__Task__. All of the data that follows should be given again exactly, without its images.

Collected data:
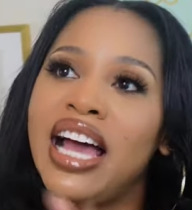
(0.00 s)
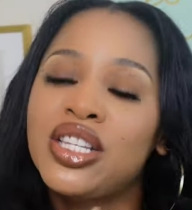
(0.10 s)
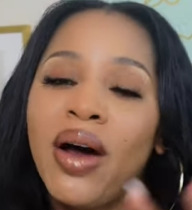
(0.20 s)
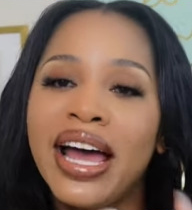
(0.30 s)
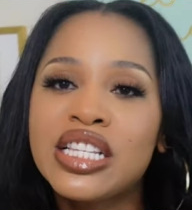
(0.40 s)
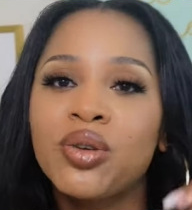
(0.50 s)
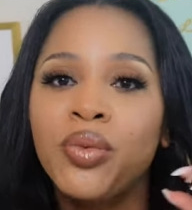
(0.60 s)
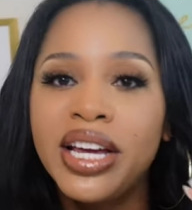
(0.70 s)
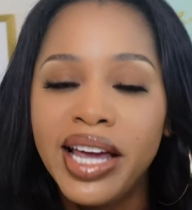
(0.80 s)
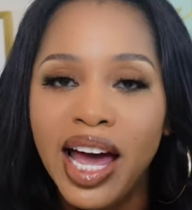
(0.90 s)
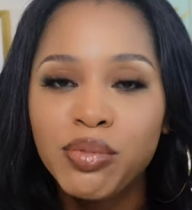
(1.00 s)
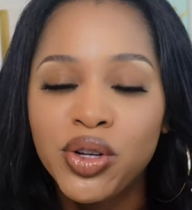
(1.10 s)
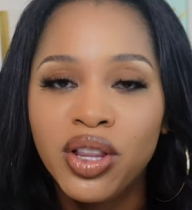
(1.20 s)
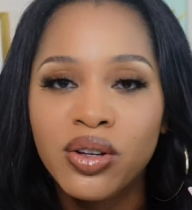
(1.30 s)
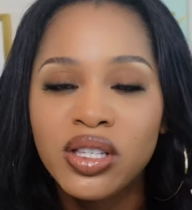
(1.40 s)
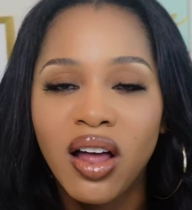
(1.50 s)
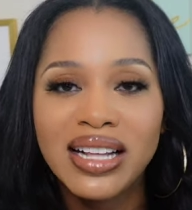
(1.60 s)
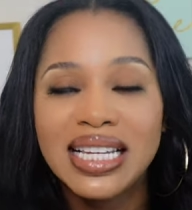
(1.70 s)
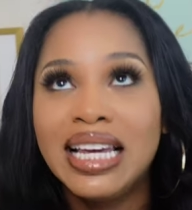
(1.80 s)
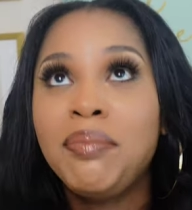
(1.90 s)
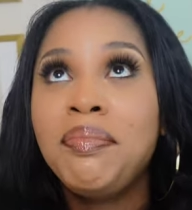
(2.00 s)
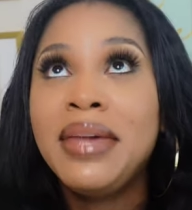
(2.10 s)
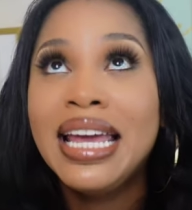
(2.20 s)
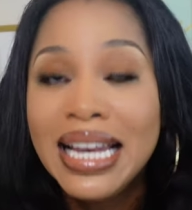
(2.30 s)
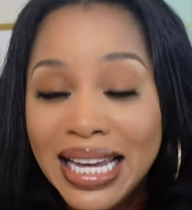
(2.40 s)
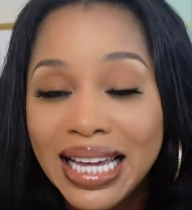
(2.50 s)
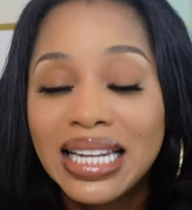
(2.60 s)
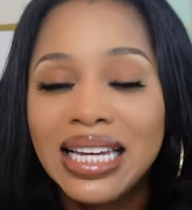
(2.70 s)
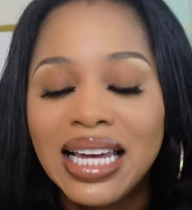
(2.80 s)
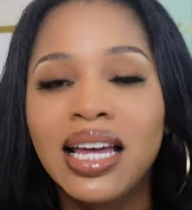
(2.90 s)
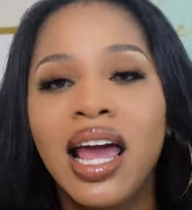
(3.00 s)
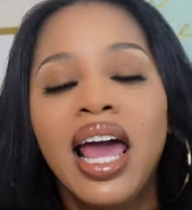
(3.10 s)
And so, I had to recapture those thoughts immediately.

__Problem solution__.
(0.00 s)
(0.10 s)
(0.20 s)
(0.30 s)
(0.40 s)
(0.50 s)
(0.60 s)
(0.70 s)
(0.80 s)
(0.90 s)
(1.00 s)
(1.10 s)
(1.20 s)
(1.30 s)
(1.40 s)
(1.50 s)
(1.60 s)
(1.70 s)
(1.80 s)
(1.90 s)
(2.00 s)
(2.10 s)
(2.20 s)
(2.30 s)
(2.40 s)
(2.50 s)
(2.60 s)
(2.70 s)
(2.80 s)
(2.90 s)
(3.00 s)
(3.10 s)
And so, I had to recapture those thoughts immediately.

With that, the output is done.